There are three storytelling tropes I love above all others: 1. When two women have to share their body heat to stay alive. 2. When two women have to pretend to be in relationship and then get into an actual relationship. 3. When two women kind of hate each other but then accidentally fall in love with each other. I can almost always only ever get those first two tropes in fan fiction, but there’s real promise in the third one. Helen and Nikki from Bad Girls. Bering and Wells from Warehouse 13. Root and Shaw from Person of Interest. Enemies to lover is delicious! I feast on the angst! And now Stumptown has entered that tempestuous gay fray!
My main problem with Stumptown, a show I actually like quite a lot, has always been its unwillingness to allow Dex to build any kind of lasting connections with other women.
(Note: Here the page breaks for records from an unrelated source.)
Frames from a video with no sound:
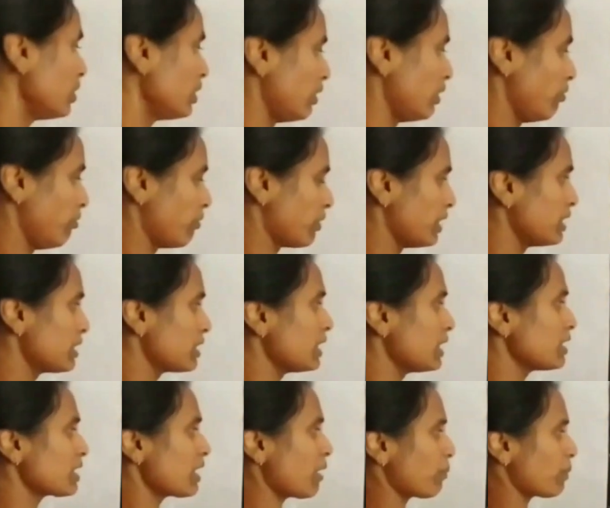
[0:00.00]
difference and
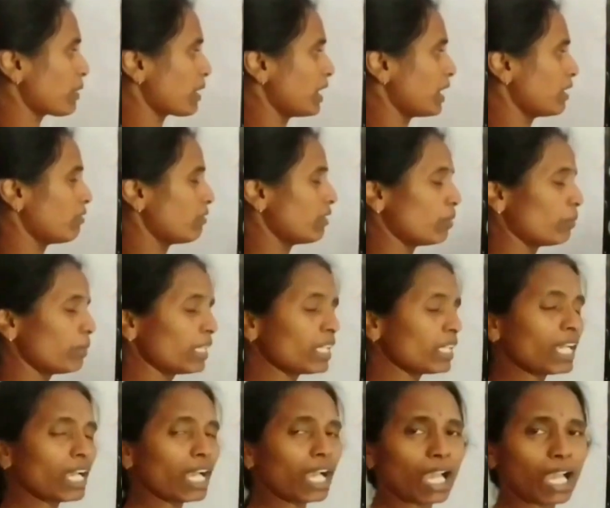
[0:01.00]
subtrahend will be
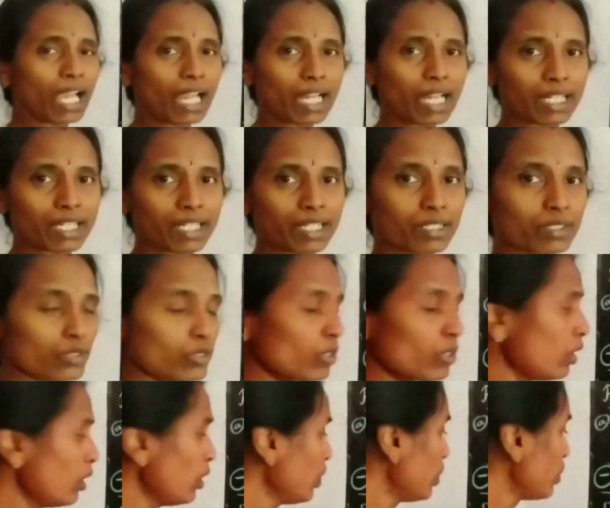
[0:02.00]
added. So
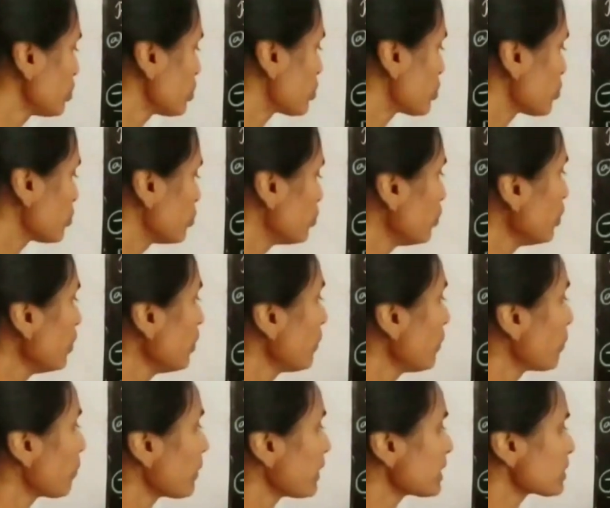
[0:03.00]
2
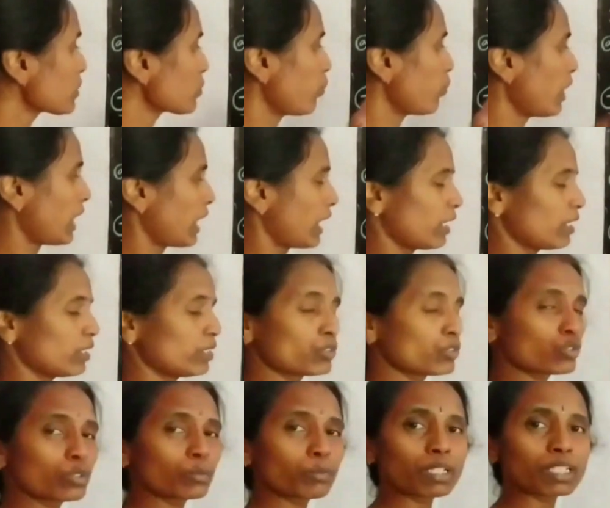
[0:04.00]
plus 5. 2
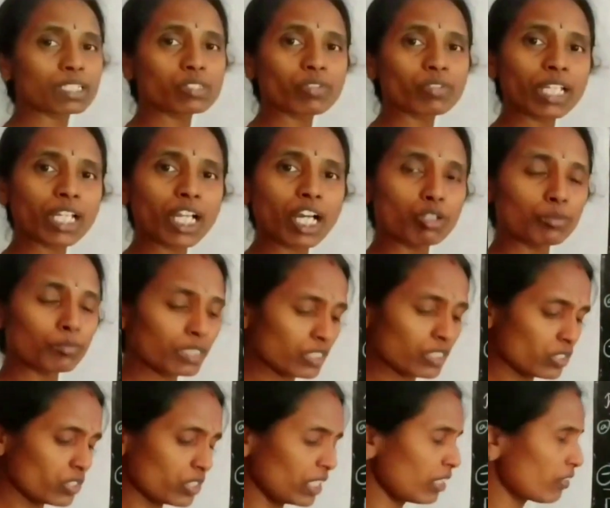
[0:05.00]
plus 5 how much
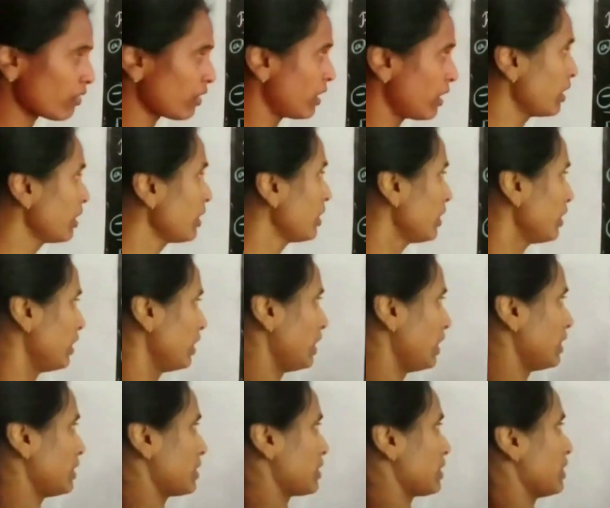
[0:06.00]
children?
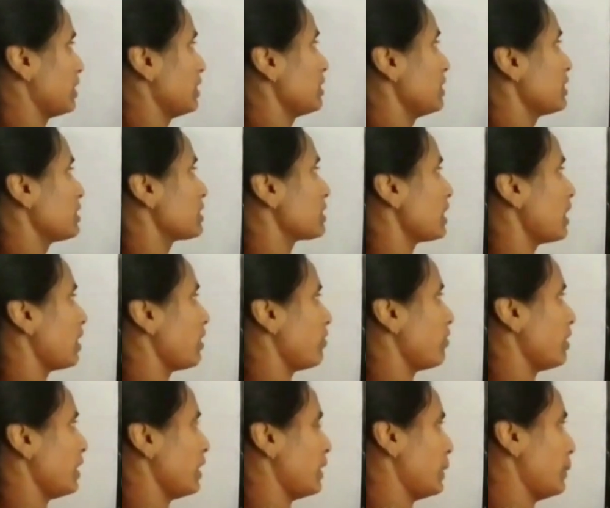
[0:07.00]
Yes,
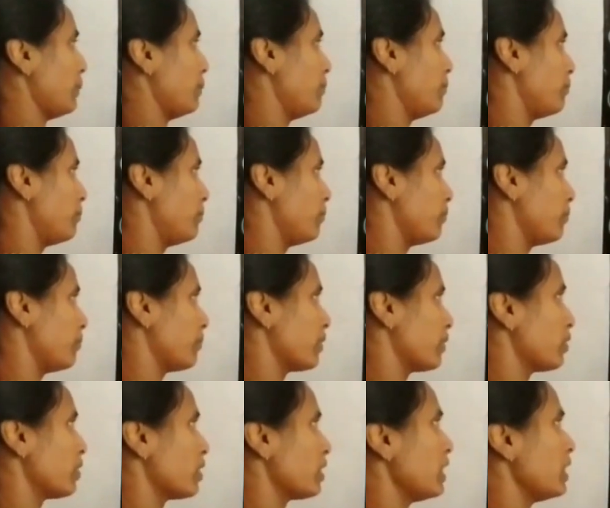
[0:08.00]
7.
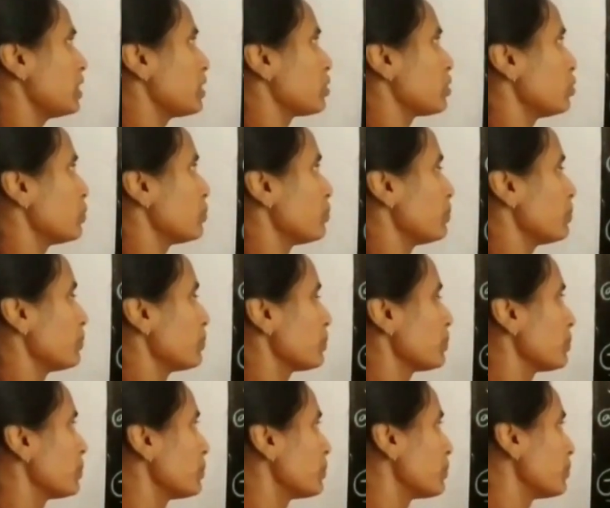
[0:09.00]
Okay, 2.
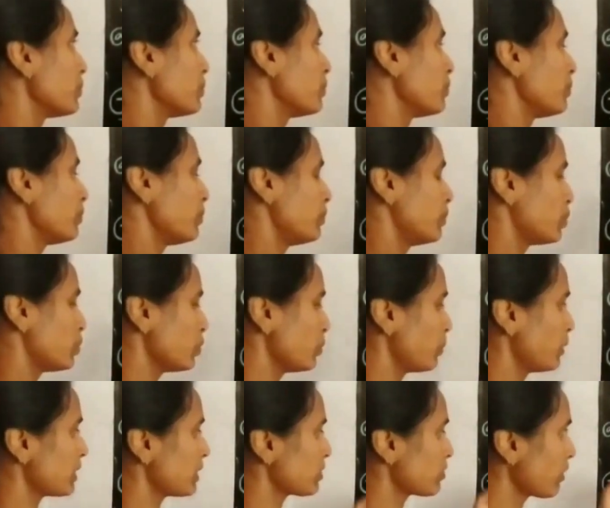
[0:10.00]
2
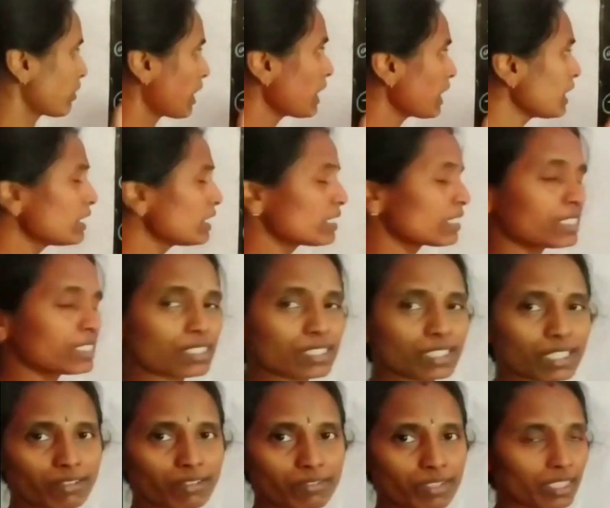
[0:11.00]
plus 5,
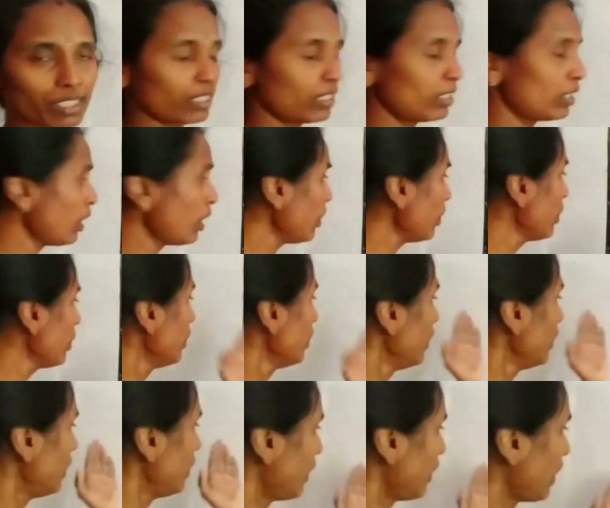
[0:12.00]
7. Now,
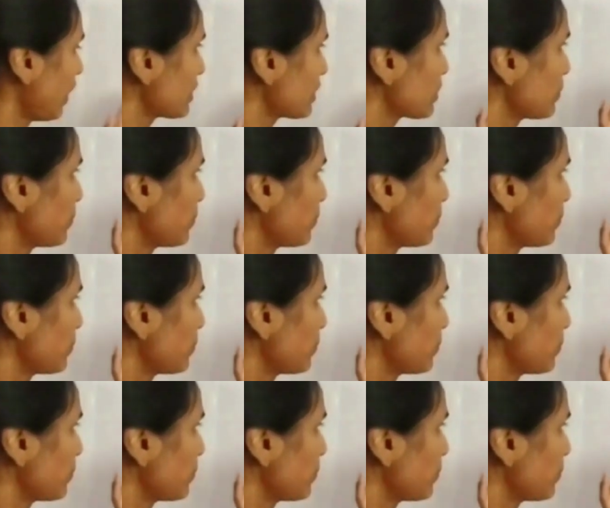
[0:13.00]
last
I was hopeful when the show came back from its holiday hiatus and pulled the plug on the Hoffman-Dex-Grey love triangle that it was opening the door for more ladies in Dex’s life, but never would I have dared to dream that she’d get a gay friend and an assassin girlfriend! But I’m getting ahead of myself.
Dex Parios is a bisexual dirtbag PI with a good heart, a drinking problem, and some serious PTSD from her time spent as a Marine in Iraq and Afghanistan. Lately, people have been encouraging her to maybe try to unpack some of the pain around her past, maybe just hit up a meeting with some vets who’ve been through the same things she has. She’s reluctant, but when she shows up to such a meeting, she’s greeted by a puppy-like eagerness from fellow vet Julie Goldman, who charms her into not panicking and staying. In fact, Dex is so bamboozled by Julie Goldman’s honesty and ability to be… happy that she comes back for a second meet-up. That’s where she runs into Army vet Violet.
The whole thing is too gay to function. They waste absolutely no time on small talk, moving swiftly through introductions, clowning on each other’s drinks of choice (whiskey, neat for Dex; a Seabreeze for Violet), telling each other their deep trauma and secret fears, and then bouncing back to Violet’s place. En route, Dex’s haunted tape player gets stuck on “Girls Just Wanna Have Fun,” which Violet is both baffled and delighted by. She asks Dex if she wants to drink a bottle of Carignan and — Dex blurts out, “I WANNA.” They have a sexy night of sexy shenanigans, talk afterward about how they both feel like they’re floating, and even exchange phone numbers. It’s a pretty big step fo Dex, who has tried to sneak out of Hoffman’s house every time she’s hooked up with him.
Dex goes about her night, doing a PI bust with Grey on some carjackers who got in over their heads when they found some heroin that belongs to a big time crime boss. Just when it seems like they’ve got it wrapped up, the crime boss’ [presumable] assassin arrives AND THE ASSASSIN IS VIOLET! She and Dex glare at each other in shock and awe and lust and bewilderment, and dance around about how they don’t want to have to kill each other, and then they get into a full minute-long fist fight set to an a capella crooning of “Girls Just Wanna Have Fun,” which Natalie aptly described as “the second time this week I’ve seen a fight scene substituted for gay sex and, I’ve gotta say, I enjoyed them both.”
Dex ends up tossing Violet over the side of the walkway and Violet escapes before Dex can catch her breath.
Later that night, Dex is sitting at the bar, drinking alone, when a cocktail arrives for her. A Seabreeze, made to Violet’s exact specifications. Grapefruit juice, cranberry juice, vodka, and a celery stalk. The bartender says, “Some woman ordered it for you. She was just here a second ago.” Grey narrows her eyes, looks around, sees no one, pulls the Seabreeze toward her, drinks the whole thing.
See you soon, Violet; when Dex leasts expects it!